Otto winkte ab. »Is ja egal und Jacke wie Hose. Ich bin ’ne Seele von Mensch, und er hat mich verpfiffen. Das darf nich mal ’n Zwerg.«
»Für einen Kinderdieb sind Sie mir ein bisschen zu vorlaut«, sagte der Jokus ruhig und beugte sich vor.
»Ich mach den Mund überhaupt nich mehr auf«, meinte Otto, »nur noch beim Zahnarzt.«
»Das wäre unklug, mein Lieber«, sagte der Kommissar. Dann holte er aus dem linken Seitenfach eine Flasche Schnaps und ein Wasserglas hervor, stellte beides auf den Schreibtisch und lächelte, als sei er Ottos Lieblingsonkel. »Sie haben den kleinen Mann nicht geraubt. Das hat Ihr Komplize Bernhard besorgt. Immerhin haben Sie sich der Beihilfe schuldig gemacht. Auch das ist ein schweres Verbrechen. Aber >Beihilfe< ist ein dehnbarer Begriff.«
Der Kahle Otto starrte wie hypnotisiert auf die volle Flasche und das leere Glas.
»Es liegt im Ermessen des Gerichts, wie hoch Ihre Strafe ausfallen wird.« Herr Steinbeiß goss das Wasserglas halb voll, schob es zu Otto hinüber und sagte: »Prost!«
Otto packte das Glas, und ehe die anderen bis drei zählen konnten, war es leer. Er grunzte vor Wonne, stellte das Glas auf den Schreibtisch zurück, holte tief Luft und fragte: »Also was wollense wissen?«

»Sie haben dem kleinen Mann, während Sie ihn gefangen hielten, allerlei erzählt. Von einem gewissen Senor Lopez. Er sei der reichste Mann der Welt, lebe zwischen Santiago und Valparaiso in einer geheimnisvollen Burg, sammle alte Gemälde und junge Ballettmädchen und lasse sich von hundert Scharfschützen bewachen. Sie selber und Bernhard hätten vor zwei Jahren in Lissabon eine Zigeunerin entführt, die dem Lopez seitdem täglich die Karten legen müsse. Was wissen Sie noch über diesen Mann und seine Mitarbeiter? Hat er Ihnen den Auftrag, den kleinen Mann zu stehlen, direkt erteilt? Wann und wo? Oder wer war der Mittelsmann?
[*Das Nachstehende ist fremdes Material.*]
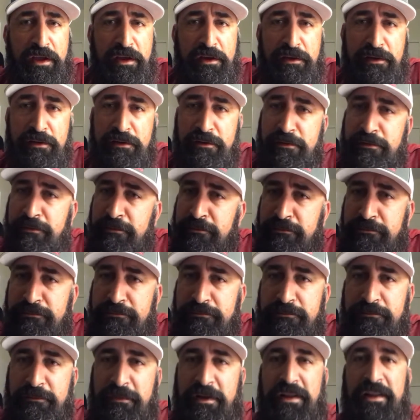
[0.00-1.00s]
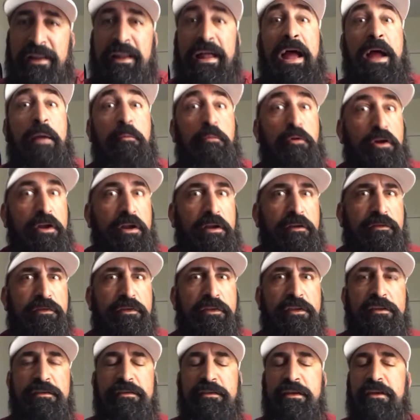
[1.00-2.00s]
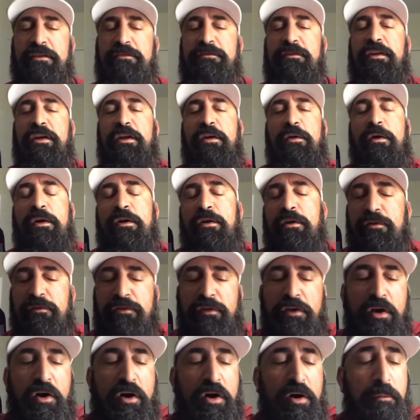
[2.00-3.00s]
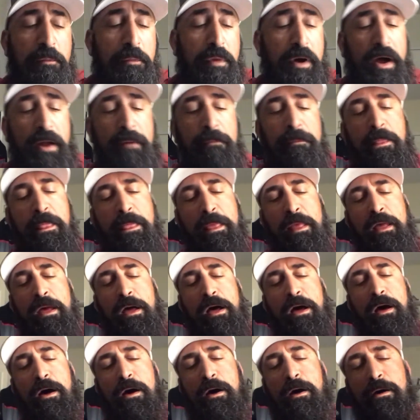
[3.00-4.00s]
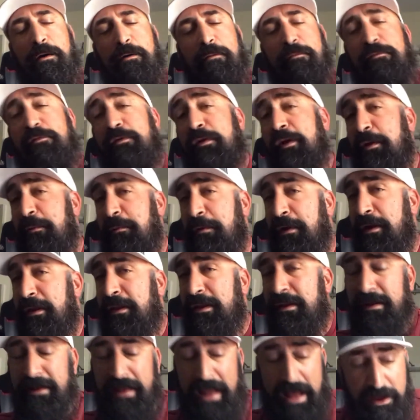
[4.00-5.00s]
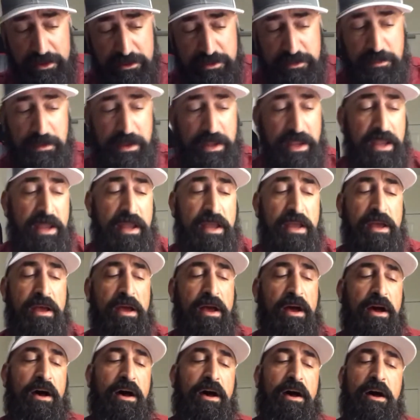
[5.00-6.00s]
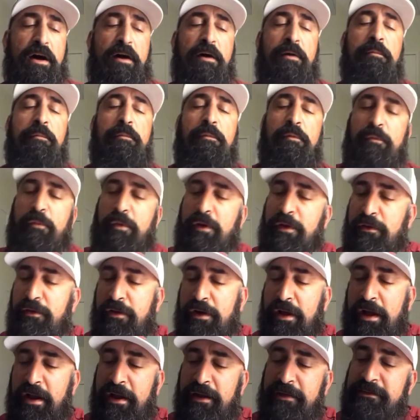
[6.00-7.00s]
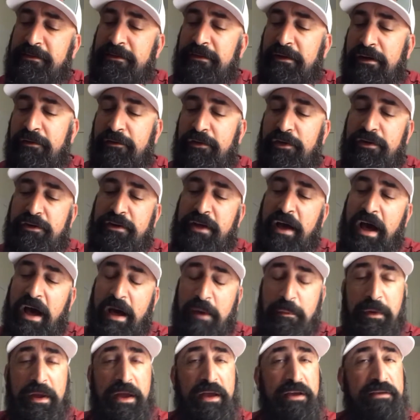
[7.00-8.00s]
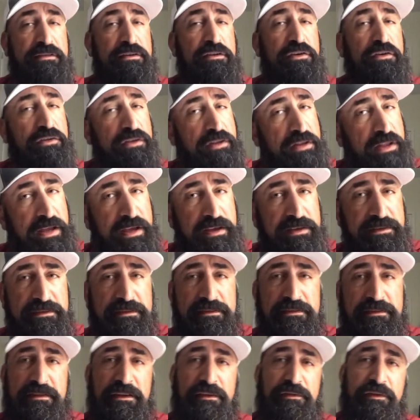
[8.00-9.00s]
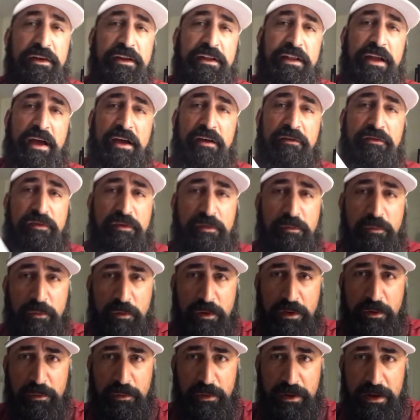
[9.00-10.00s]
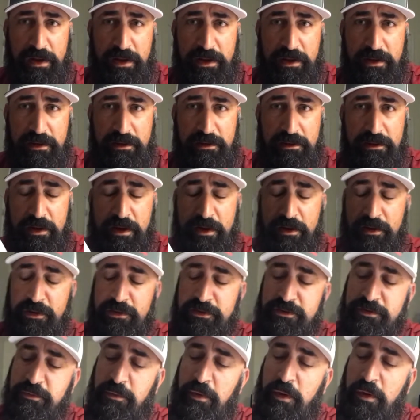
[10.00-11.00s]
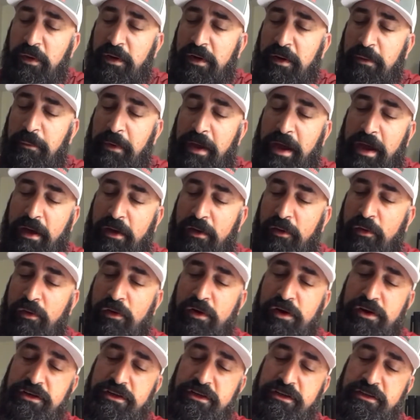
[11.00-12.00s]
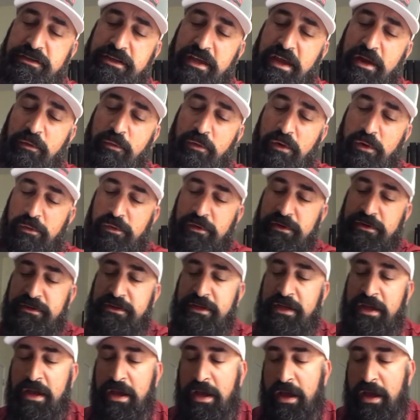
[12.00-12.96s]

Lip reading: you're clamoring for this next video. I don't know if you are, but for anybody that doubts me, whether or not I still have your topics and your lists and stuff like that from what we had spoken about, or I should say what was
Wie heißt er?«
Otto starrte die Flasche an, fuhr sich mit der Zunge über die Lippen und schwieg.
»Eine Hand wäscht die andere«, stellte der Kommissar fest.
»Sie helfen mir, und ich helfe Ihnen.« Er goss das Glas wieder halb voll. »Prost!«
Der Kahle Otto nahm sich diesmal Zeit. Er trank in kleinen Schlucken, schüttelte sich, als wolle er den Schnaps im Innern gründlich verteilen, und sagte dann: »Das ist wohl die schärfste Räuberpistole, die ich nach meiner Geburt gehört habe! Davon könnten einem ja glatt die Trommelfelle platzen!«
Die anderen blickten ihn entgeistert an. Mäxchen fuchtelte mit den Armen und rief wütend: »Ich lüge nicht!«
»Natürlich nich«, meinte Otto. »Lügen is für so was gar kein Ausdruck. Das is ’n Weltrekord, Jungchen. So viel Phantasie in so ’nem kleenen Kopp, wie machst du das bloß?«
»Ich lüge nicht«, brüllte Mäxchen wie am Spieß. »Das ist eine bodenlose Gemeinheit!«
Professor Jokus von Pokus zupfte nervös an seinem eleganten Schnurrbart. »Ich bin ein verträglicher Mensch«, sagte er. »Aber jetzt beginnt es mir in den Fingern zu kribbeln.« Er stand langsam auf.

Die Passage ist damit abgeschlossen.